Copy all entries without alteration and skip the pictures they hold.

_Records for processing_.
-=-=-=-=-
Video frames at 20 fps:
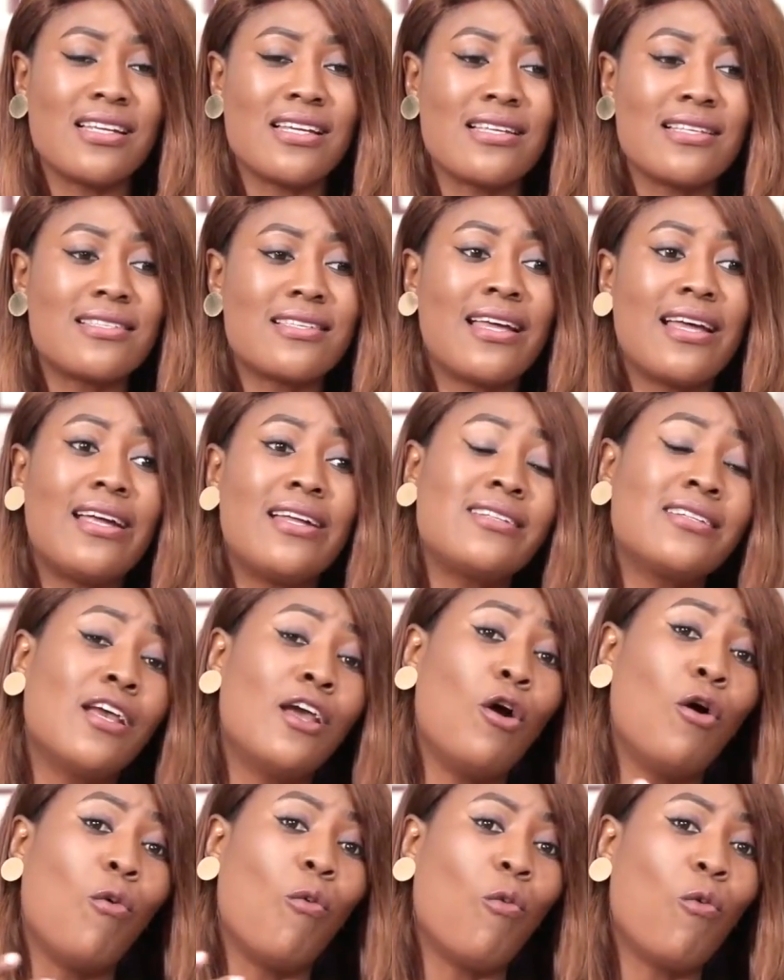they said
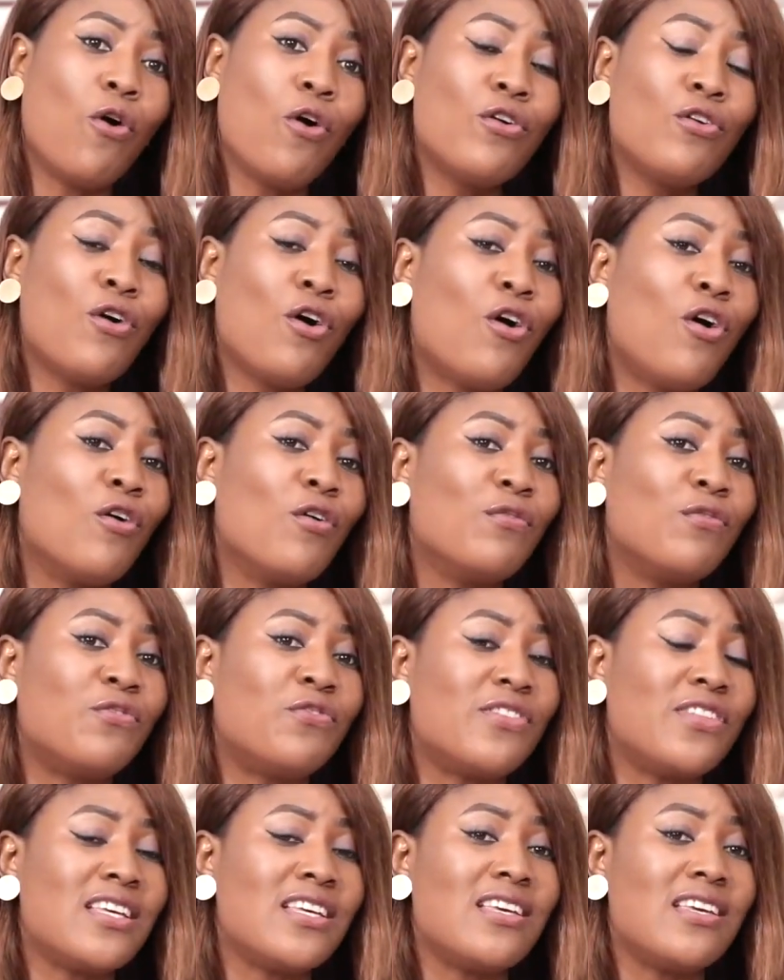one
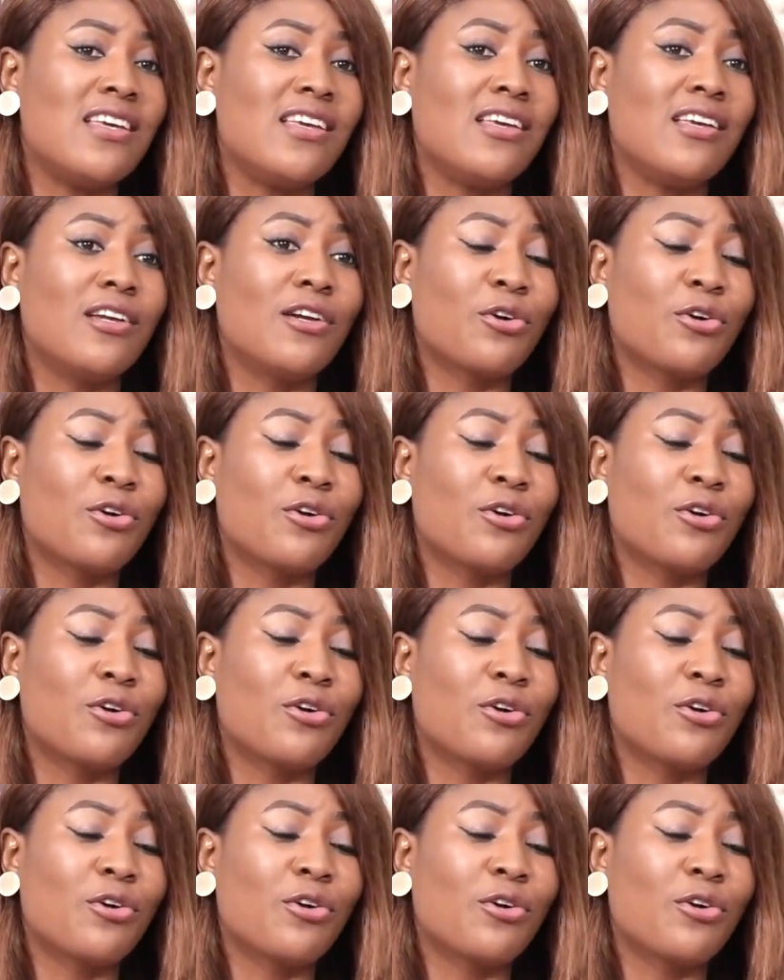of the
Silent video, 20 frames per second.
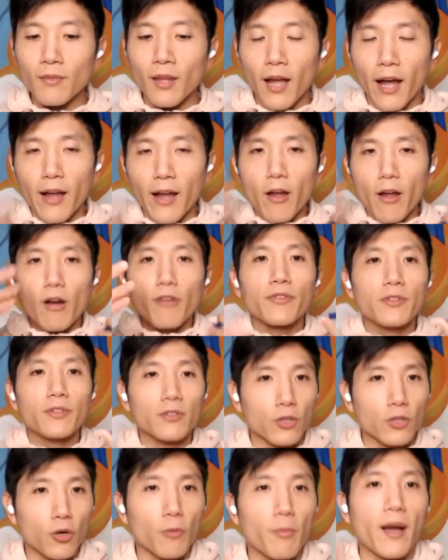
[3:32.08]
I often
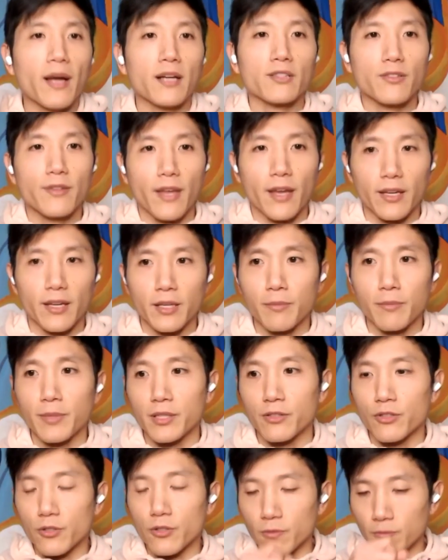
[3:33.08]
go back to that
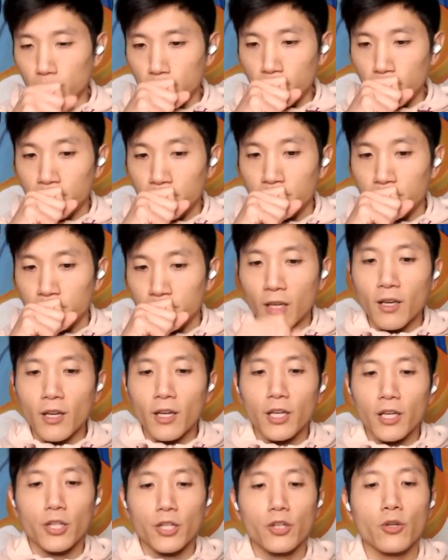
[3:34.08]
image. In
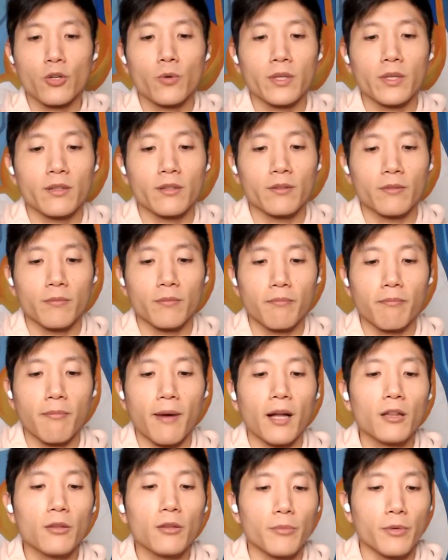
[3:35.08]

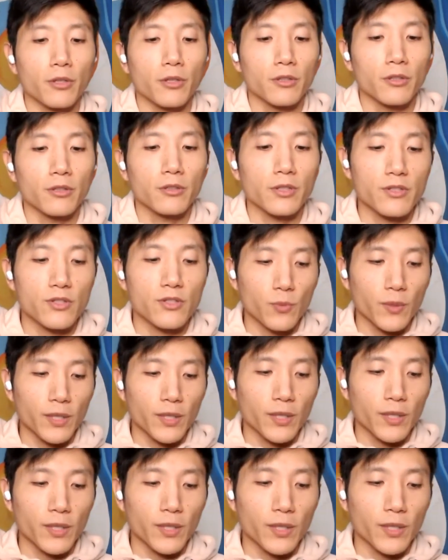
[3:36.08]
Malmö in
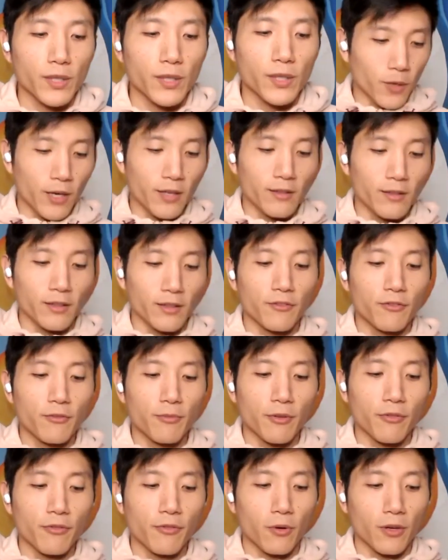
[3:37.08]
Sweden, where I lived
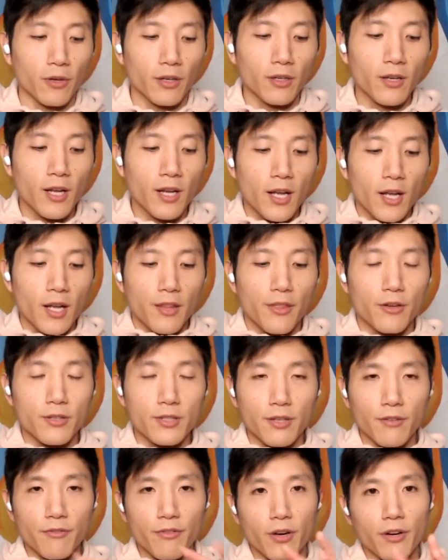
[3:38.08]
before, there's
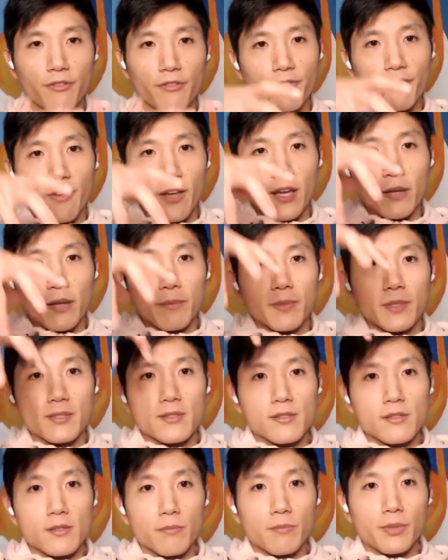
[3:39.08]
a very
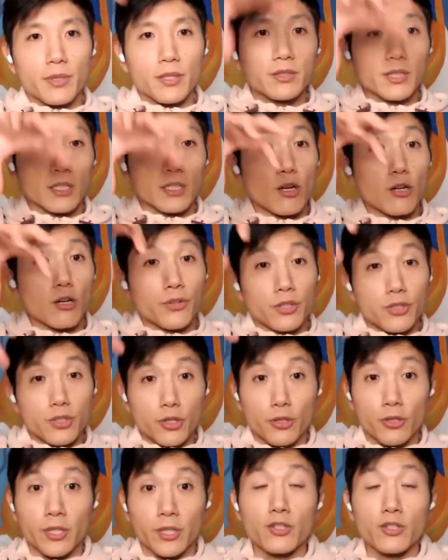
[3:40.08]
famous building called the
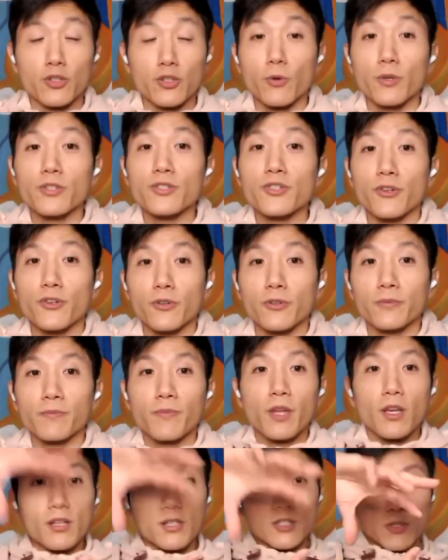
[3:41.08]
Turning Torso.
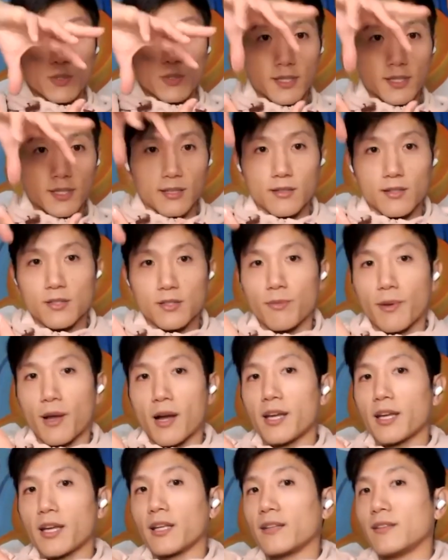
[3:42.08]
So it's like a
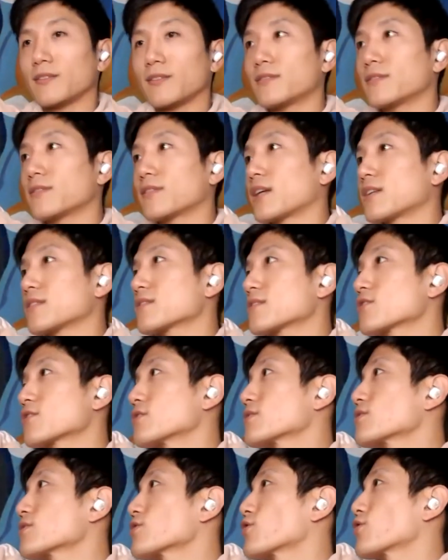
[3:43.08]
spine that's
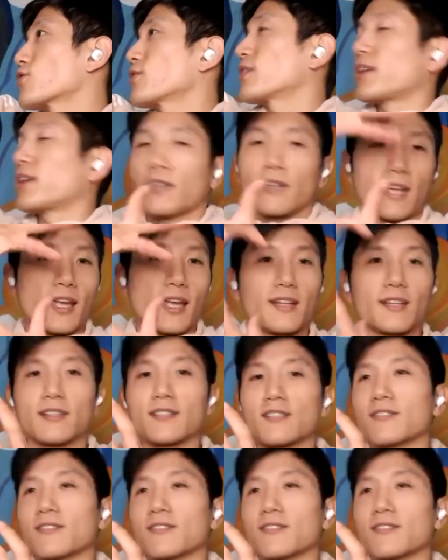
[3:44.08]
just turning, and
-=-=-=-=-
_Answer_.
Video frames at 20 fps:
they said
one
of the
Silent video, 20 frames per second.
[3:32.08]
I often
[3:33.08]
go back to that
[3:34.08]
image. In
[3:35.08]

[3:36.08]
Malmö in
[3:37.08]
Sweden, where I lived
[3:38.08]
before, there's
[3:39.08]
a very
[3:40.08]
famous building called the
[3:41.08]
Turning Torso.
[3:42.08]
So it's like a
[3:43.08]
spine that's
[3:44.08]
just turning, and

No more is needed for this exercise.